Piden 8 años de prisión para futbolista por un asesinato

Le dicen “el melli” Barrera Santibañez. Está acusado por la muerte de Cristian Quinchagual en Virgen Misionera. Dijo que fue en defensa de su novia.

JUICIO ORAL

El “melli”, como le dicen sus amigos, se forjó dede chico en las canchas de tierra de esta ciudad y con el paso de los años se transformó en un jugador de mucho temple. Antes de caer detenido jugaba como delantero. No era su puesto natural. Quienes lo conocen recordaron que había empezado como defensor. Ayer, Miguel “el melli” Barrera Santibañez jugó su partido más difícil: fue juzgado como presunto autor del homicidio de Cristian Quinchagual y arriesga una pena de 8 años de prisión.

“Yo no fui. Yo defendía a mi novia nada más”, fueron sus últimas palabras antes de que finalizara la audiencia. Miró a su novia, Valeria Soto, que sollozaba a pocos metros, acompañada de otras tres jóvenes. Contuvo como pudo las lágrimas, pero cuando quedaron solos en la sala, “el Melli” lloró en un abrazo eterno con Valeria. Luego, fue esposado y trasladado al Penal 3.

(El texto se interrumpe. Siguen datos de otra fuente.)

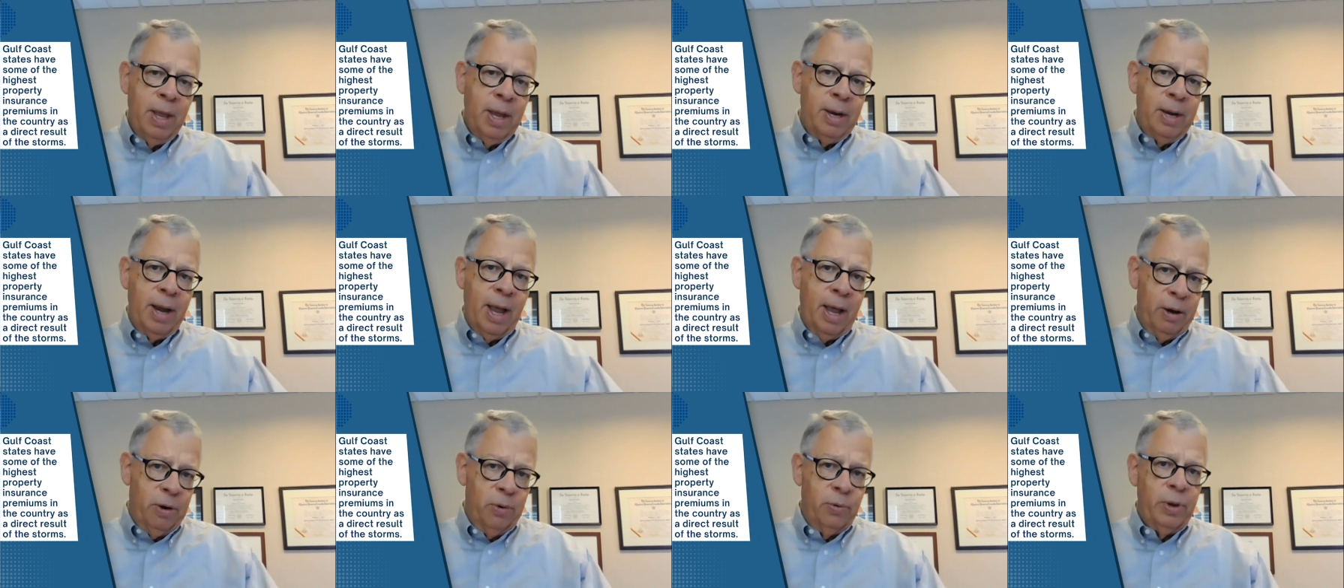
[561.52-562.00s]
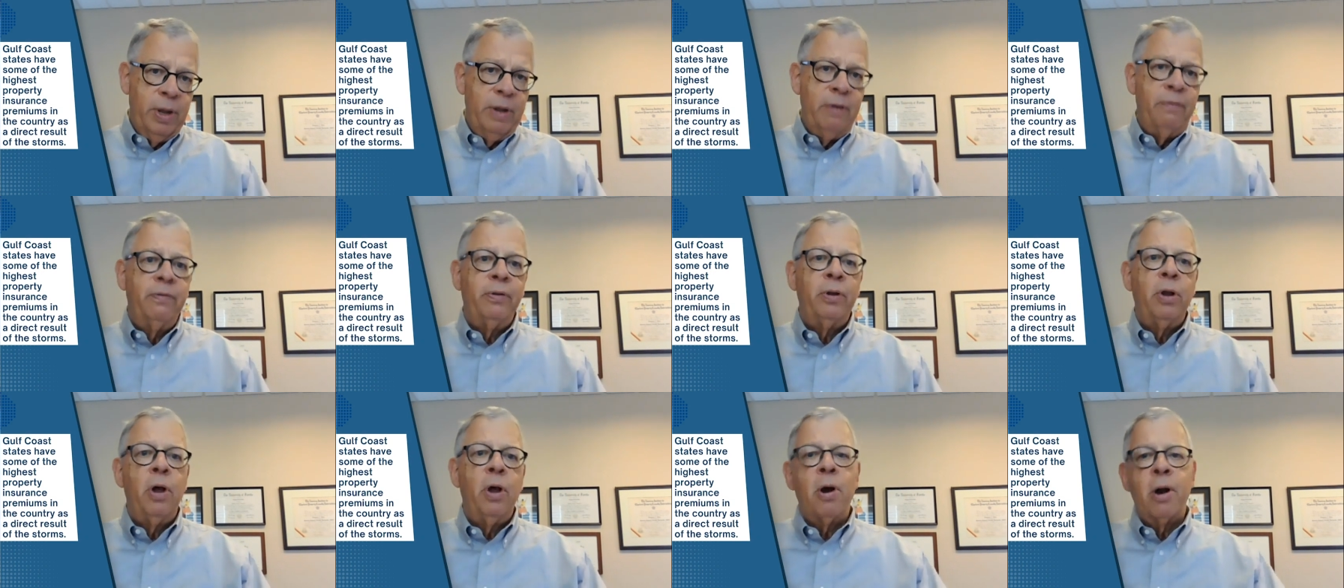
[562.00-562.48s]
not only
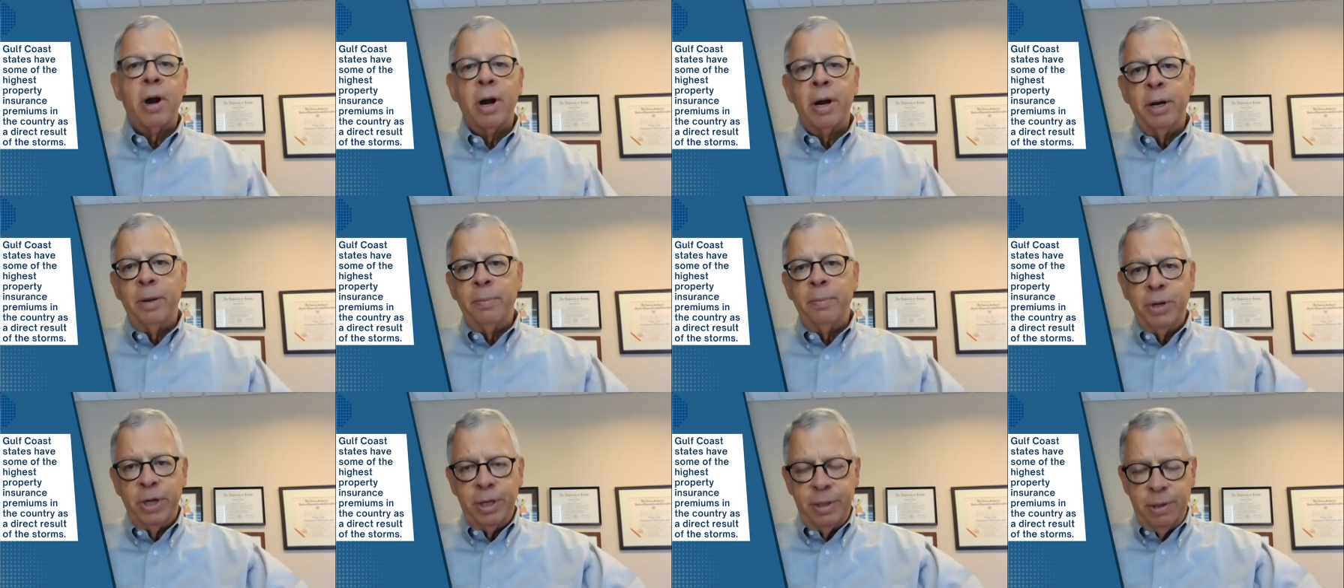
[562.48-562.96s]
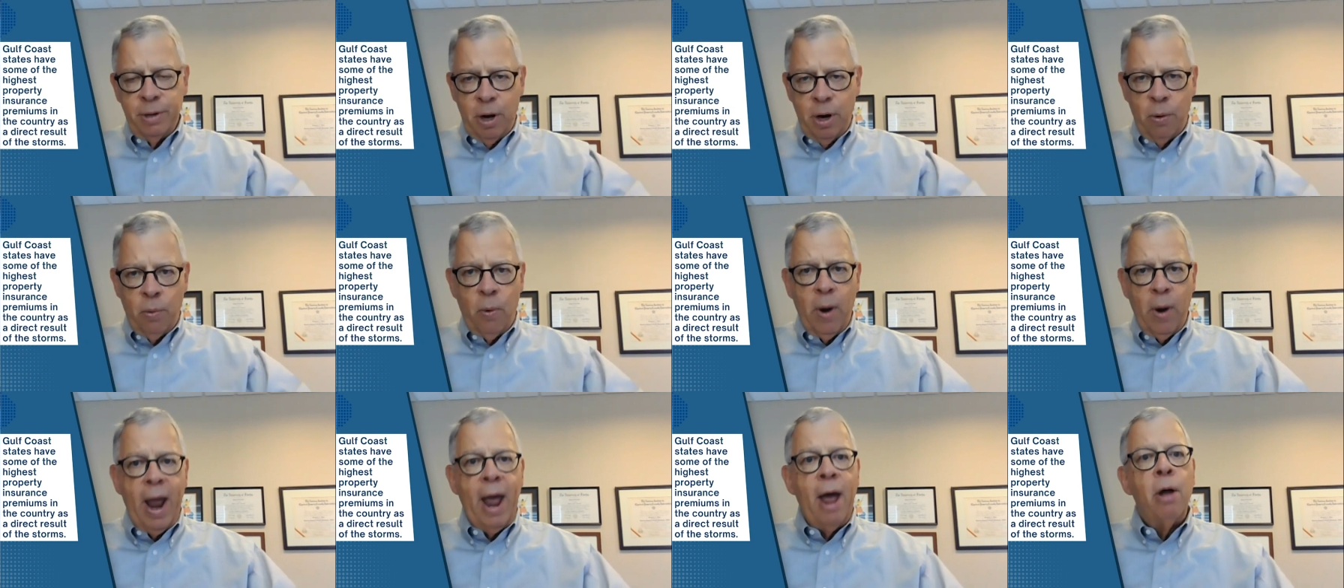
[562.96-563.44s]
Florida but
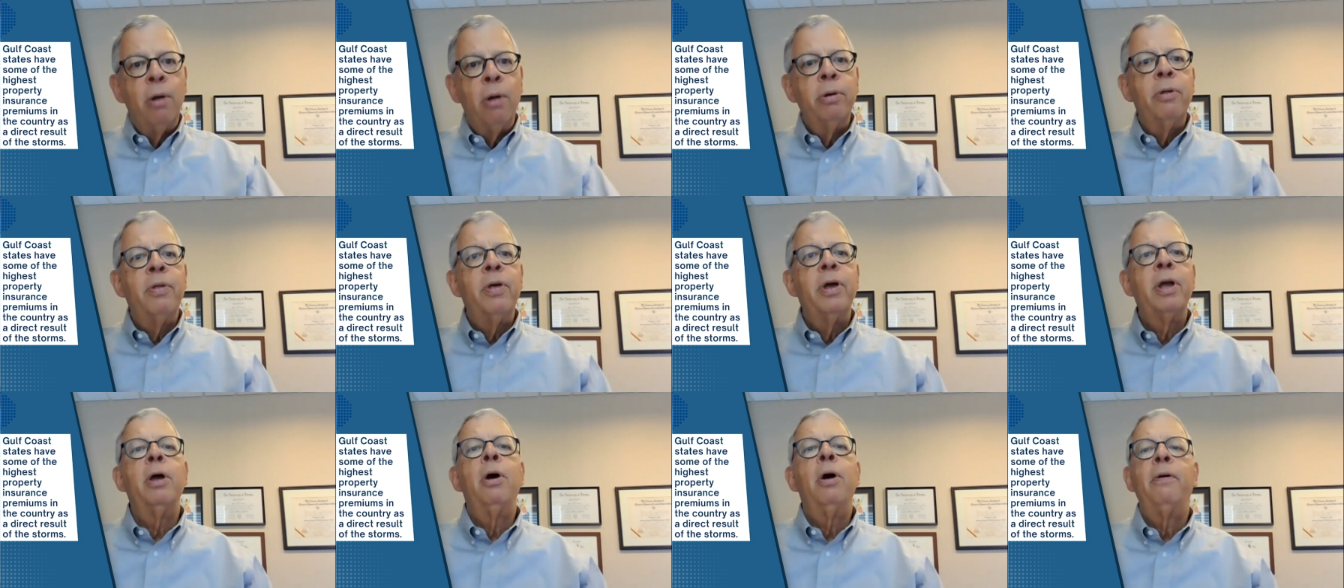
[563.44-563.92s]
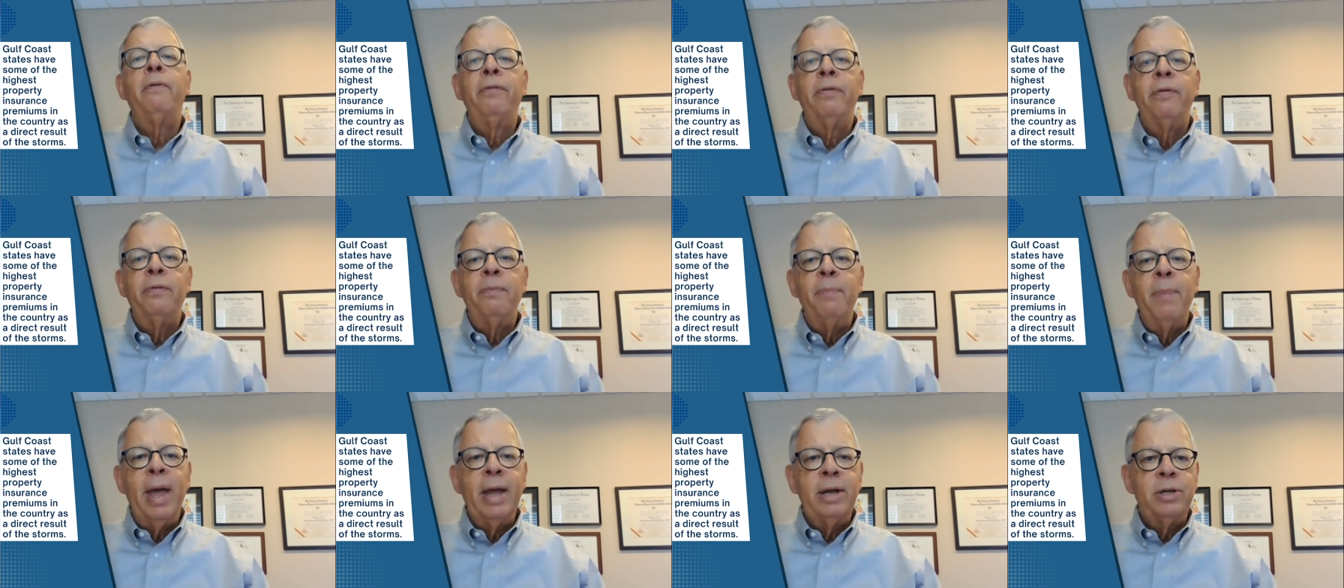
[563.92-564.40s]
around the Gulf
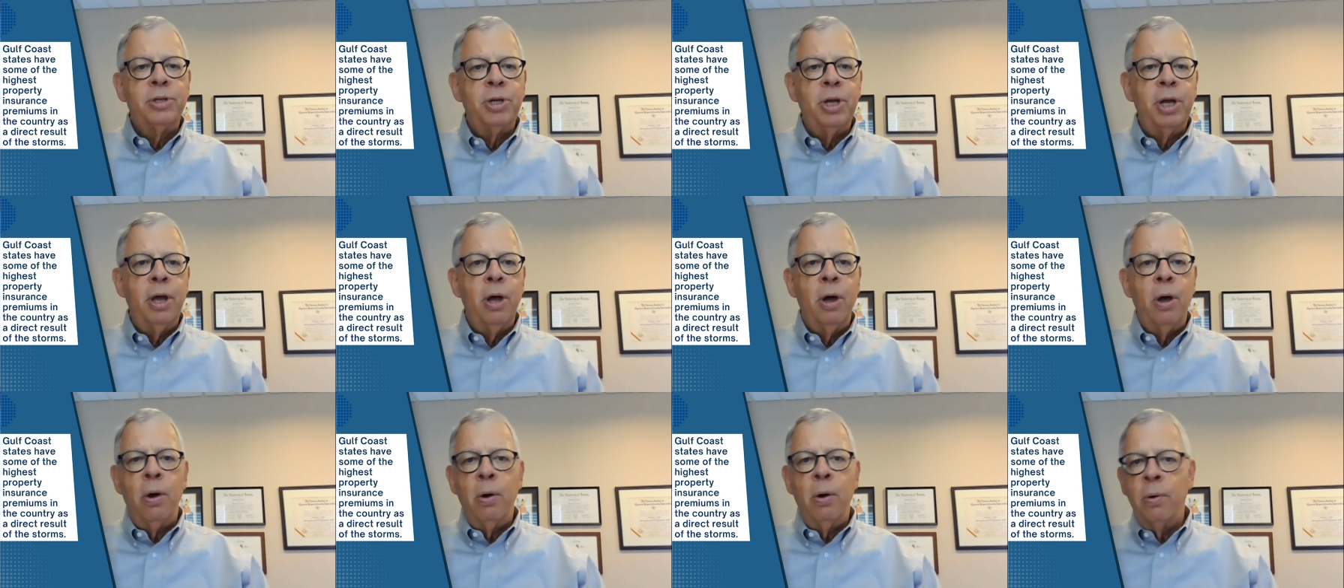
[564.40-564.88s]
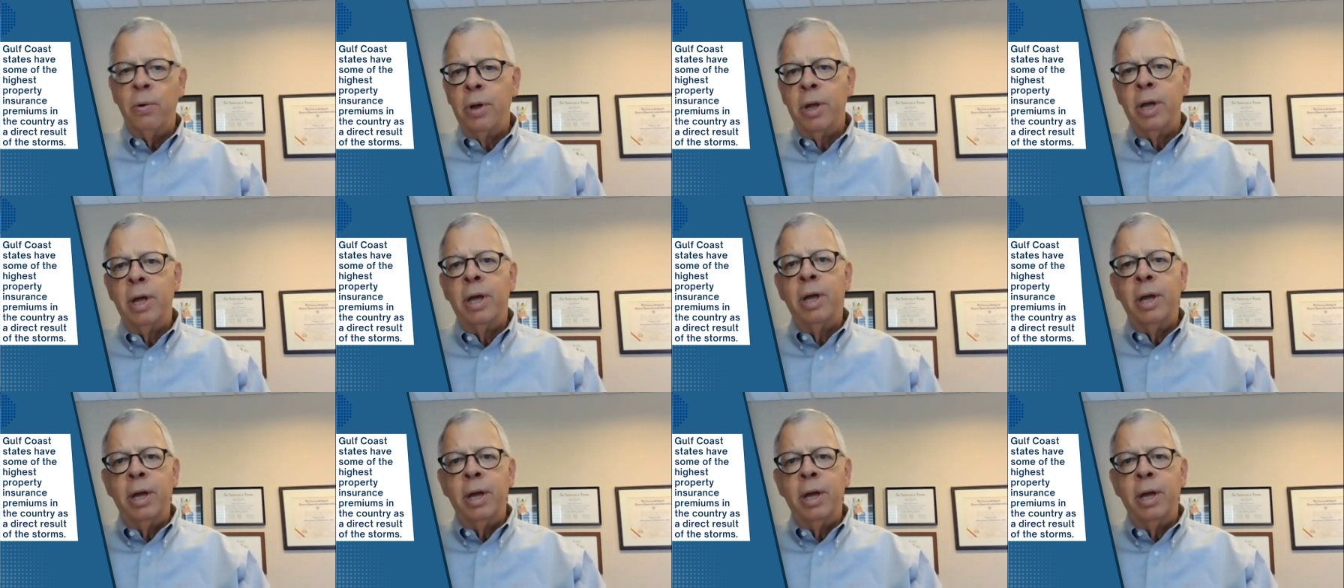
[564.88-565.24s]
of Mexico,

Para el fiscal de Cámara Carlos López quedó acreditado que Barrera Santíbañez, de 27 años, fue el autor del homicidio de Quinchagual. La víctima tenía 42 años y era vecino del imputado. El hecho ocurrió la madrugada del 4 de mayo pasado en el barrio Virgen Misionera.

Un grupo de amigos se habia reunido tras la pelea de Sergio “Maravilla” Martínez y bebían alcohol en torno a una fogata en la calle. Quinchagual arribó en una Volkswagen Saveiro a la intersección de las calles Gómez Carrillo y Angelelli. Había participado de una reunión familiar y había parado para comprar una cerveza en ese lugar.

Allí, Quinchagual discutió con un sobrino, que estaba con el grupo de jóvenes, y le pedía plata. La novia del acusado intervino. El hombre empujó a la chica que cayó al suelo, según declararon ayer testigos en el juicio. Barrera Santibañez enojado fue a recriminarle a Quinchagual la agresión contra su novia.

López sostuvo la acusación fiscal en su alegato. Dijo que hubo un enfrentamiento hasta que Barrera Santibañez sacó un arma blanca “bien afilada” y le dio una certera puñalada que lesionó el corazón de Quinchagual.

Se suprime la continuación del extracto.